The buyout's a bust for Acxiom. The two private equity firms which agreed to buy the data company in May, backed out today. They’re paying Acxiom $65 million for terminating the agreement. It’s a double whammy. Acxiom’s Chief Executive Charles Morgan also announced that he is leaving the company.
"They made the announcement and then the domino effect. No instant reaction to any of this," said Acxiom employee Mary Steves.
Steves says she doesn't know what to make of it, and analysts are attempting to forecast what could happen next.
"It may be a sign of Acxiom's financial health which has been ailing recently," said Lance Turner with Arkansas Business.
Turner points out how Acxiom just laid off 266 employees after two back to back bad quarters.

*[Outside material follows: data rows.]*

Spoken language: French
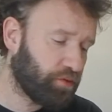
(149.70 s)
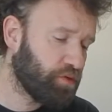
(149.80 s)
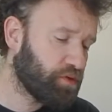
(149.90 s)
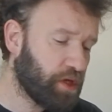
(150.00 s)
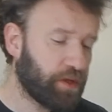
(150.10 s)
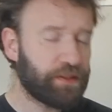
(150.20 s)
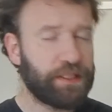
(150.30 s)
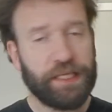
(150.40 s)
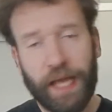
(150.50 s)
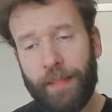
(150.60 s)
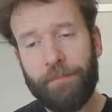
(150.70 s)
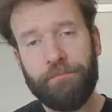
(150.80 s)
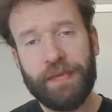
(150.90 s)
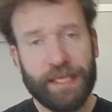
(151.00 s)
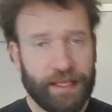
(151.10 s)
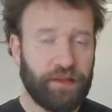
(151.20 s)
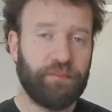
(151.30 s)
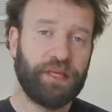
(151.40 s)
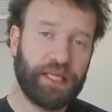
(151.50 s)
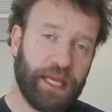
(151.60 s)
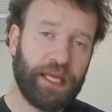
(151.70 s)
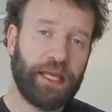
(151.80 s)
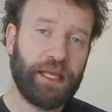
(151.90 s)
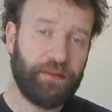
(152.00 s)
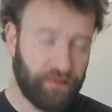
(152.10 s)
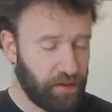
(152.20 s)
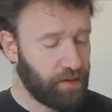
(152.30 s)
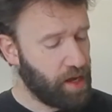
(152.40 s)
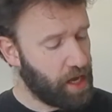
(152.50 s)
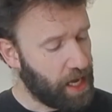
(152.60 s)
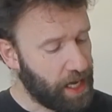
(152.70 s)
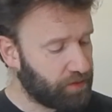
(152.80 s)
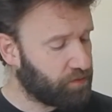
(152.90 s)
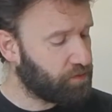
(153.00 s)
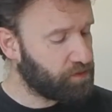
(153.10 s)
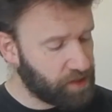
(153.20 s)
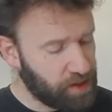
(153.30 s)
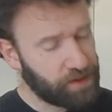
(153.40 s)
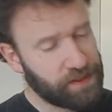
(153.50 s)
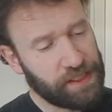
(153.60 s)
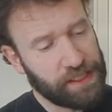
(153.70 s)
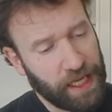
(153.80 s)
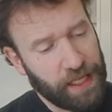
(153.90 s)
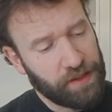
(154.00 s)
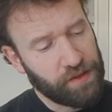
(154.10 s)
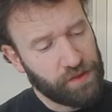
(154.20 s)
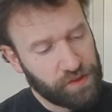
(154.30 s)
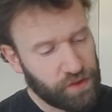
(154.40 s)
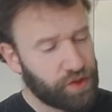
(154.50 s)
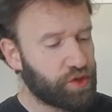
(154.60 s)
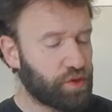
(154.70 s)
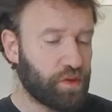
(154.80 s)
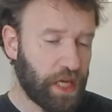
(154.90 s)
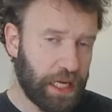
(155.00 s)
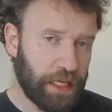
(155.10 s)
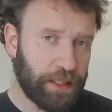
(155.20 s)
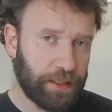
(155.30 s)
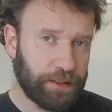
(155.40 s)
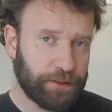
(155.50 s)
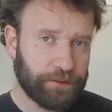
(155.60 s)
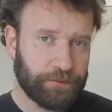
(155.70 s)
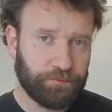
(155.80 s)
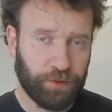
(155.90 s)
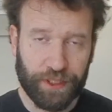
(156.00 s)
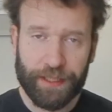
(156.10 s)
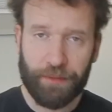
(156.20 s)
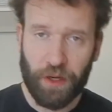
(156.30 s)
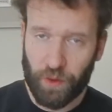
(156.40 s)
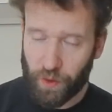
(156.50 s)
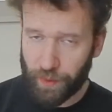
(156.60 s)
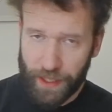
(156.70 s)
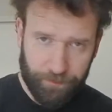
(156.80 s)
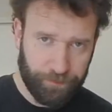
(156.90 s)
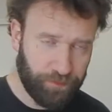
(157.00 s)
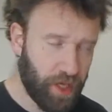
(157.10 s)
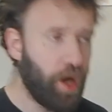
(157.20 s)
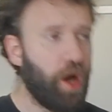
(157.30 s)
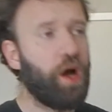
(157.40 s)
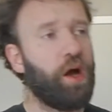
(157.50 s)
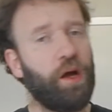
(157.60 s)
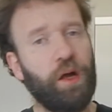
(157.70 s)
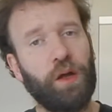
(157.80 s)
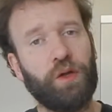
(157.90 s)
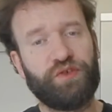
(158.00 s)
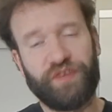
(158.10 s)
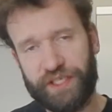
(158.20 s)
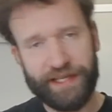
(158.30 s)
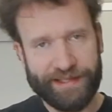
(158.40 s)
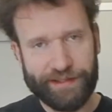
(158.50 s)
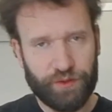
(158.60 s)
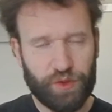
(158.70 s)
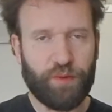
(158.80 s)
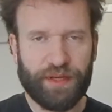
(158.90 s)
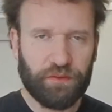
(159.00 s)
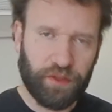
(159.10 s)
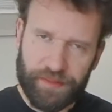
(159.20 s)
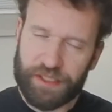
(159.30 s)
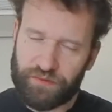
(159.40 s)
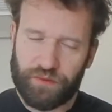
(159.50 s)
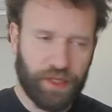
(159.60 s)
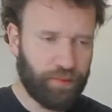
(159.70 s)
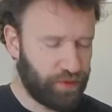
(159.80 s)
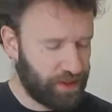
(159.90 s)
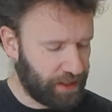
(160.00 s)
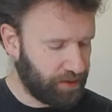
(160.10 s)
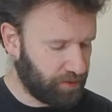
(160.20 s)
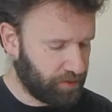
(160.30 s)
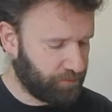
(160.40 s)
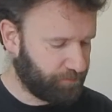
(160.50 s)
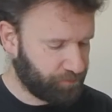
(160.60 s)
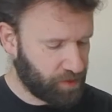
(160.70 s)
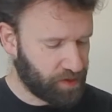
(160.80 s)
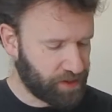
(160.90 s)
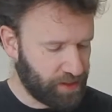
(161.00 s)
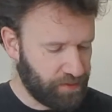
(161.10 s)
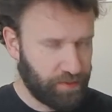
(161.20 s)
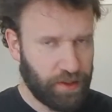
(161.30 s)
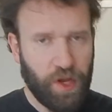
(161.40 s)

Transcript: tu sortiras, biquette, biquette hein, tu sortiras de ce chou-là Ok, alors le couplet. Euh, je vais déjà aller jusqu'au bâton, comme ça je vous donne un peu une idée de ce que ça donne.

In recent months, the company's value has dropped more than 40-percent. Turner said, "Per share purchase for this deal was supposed to be $27.10 per share. As of this morning, Acxoim's stock was trading at about $15 per share."
Employees have a lot to lose. Many of them have benefits dependant on the company's performance.
"Acxiom stock is tied up in that, so you lost money this morning," said Turner.
To top it all off, the Wall Street Journal is reporting that Acxiom's in for another bad quarter, worse than the first. Acxiom executives countered that. They expect improved revenue. There are no immediate plans to sell. Acxiom's departing chairman and CEO Charles Morgan says the company will continue on as a publicly traded firm.
"He's been there for 35 years. This company has been his vision. That's another thing to look for, other executive departures," said Turner.
Morgan says he won't retire until his successor is chosen.